**EXERCISE DETAILS**
Would you give the entries again word for word, with no pictures in the copy?

(DATA FOR THE TASK begins)

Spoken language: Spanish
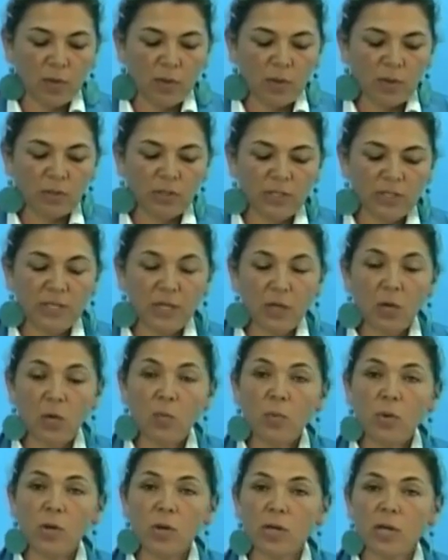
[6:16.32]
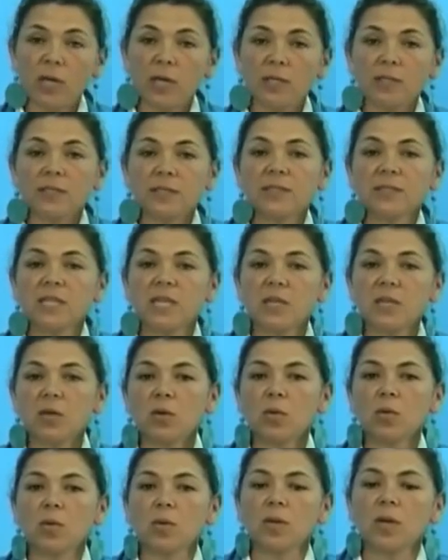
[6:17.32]
o sea, se convoque siendo
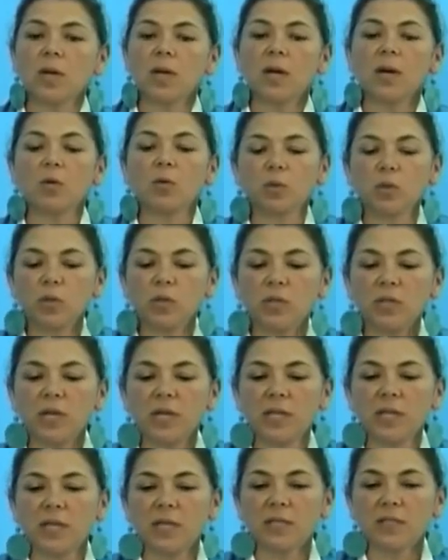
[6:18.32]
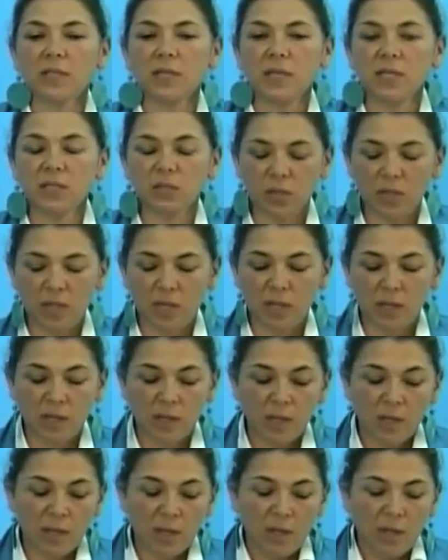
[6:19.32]
una autoridad y en este caso
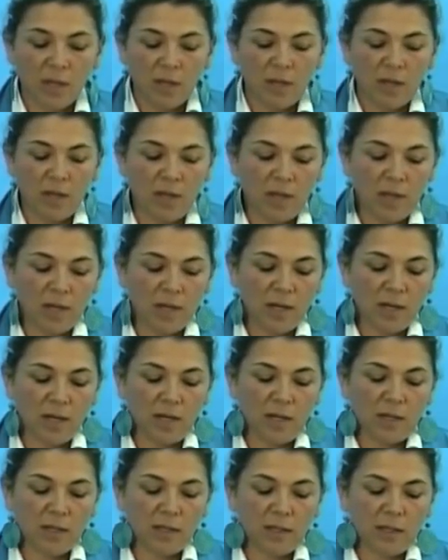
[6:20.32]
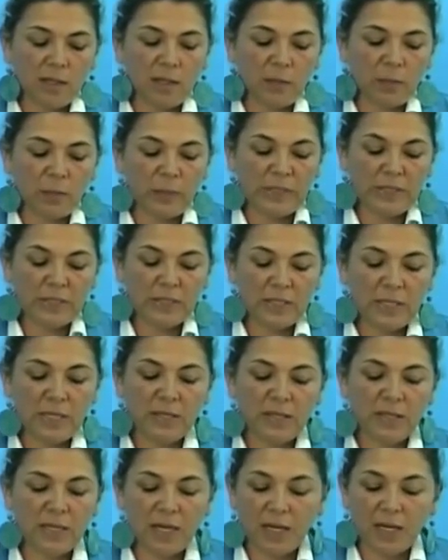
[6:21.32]
la, el
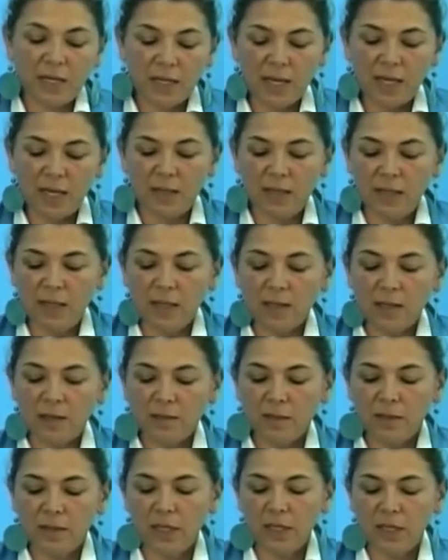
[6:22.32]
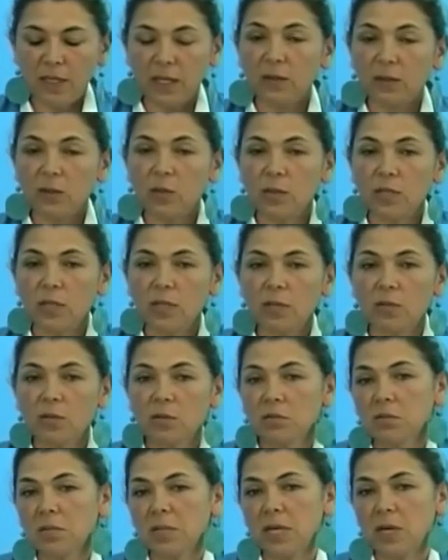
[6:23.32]
presidente, el alcalde del Cantón Girón,
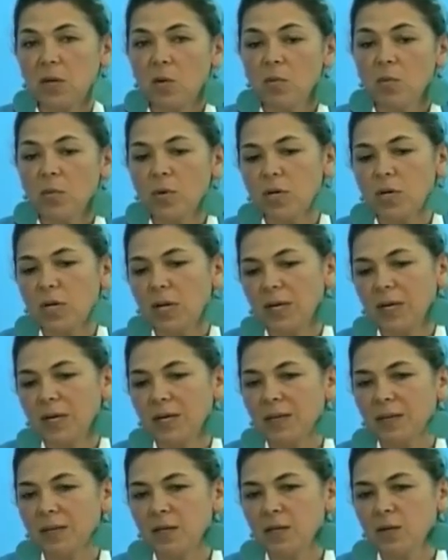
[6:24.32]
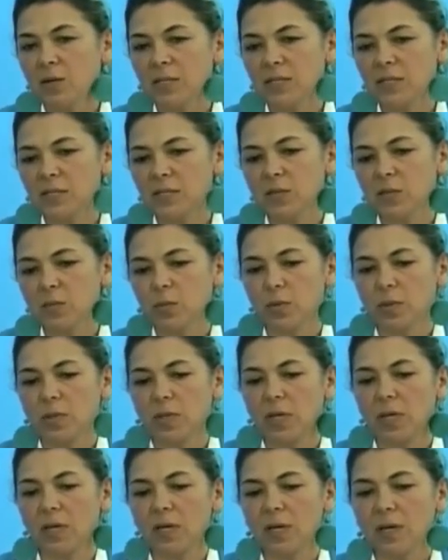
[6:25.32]
que convoque, la gente no asiste
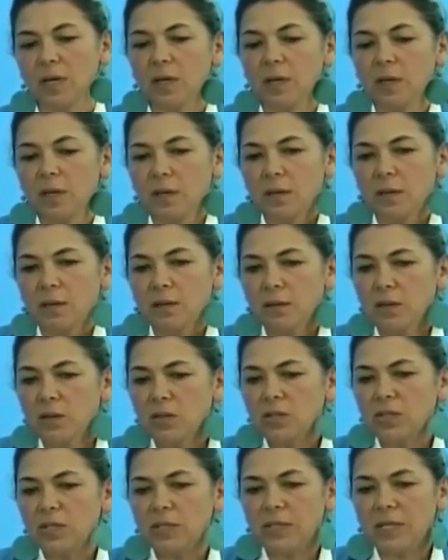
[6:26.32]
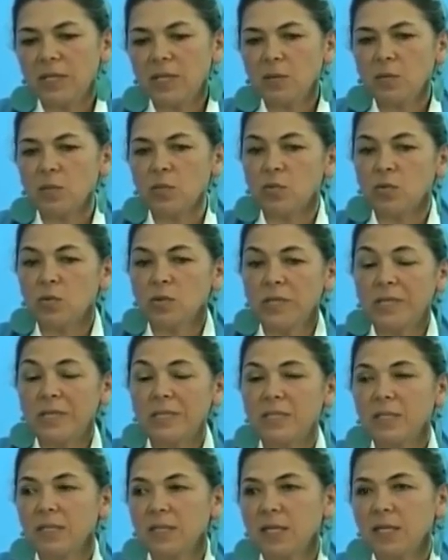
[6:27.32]
porque, no sé, tenemos un
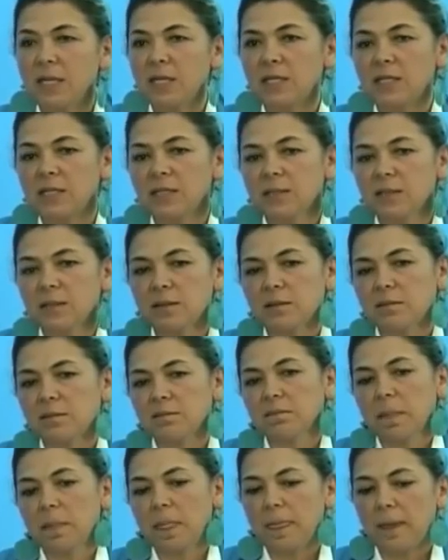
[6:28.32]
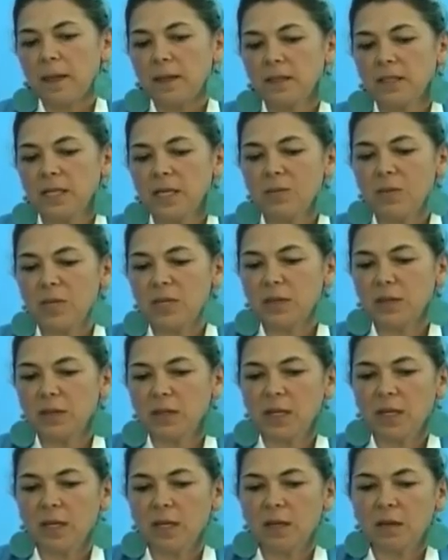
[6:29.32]
desinterés
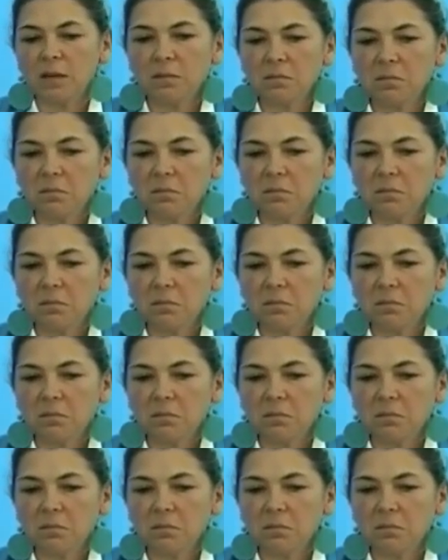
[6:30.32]
realmente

(DATA FOR THE TASK ends)

**ANSWER TO THIS TASK**
Spoken language: Spanish
[6:16.32]
[6:17.32]
o sea, se convoque siendo
[6:18.32]
[6:19.32]
una autoridad y en este caso
[6:20.32]
[6:21.32]
la, el
[6:22.32]
[6:23.32]
presidente, el alcalde del Cantón Girón,
[6:24.32]
[6:25.32]
que convoque, la gente no asiste
[6:26.32]
[6:27.32]
porque, no sé, tenemos un
[6:28.32]
[6:29.32]
desinterés
[6:30.32]
realmente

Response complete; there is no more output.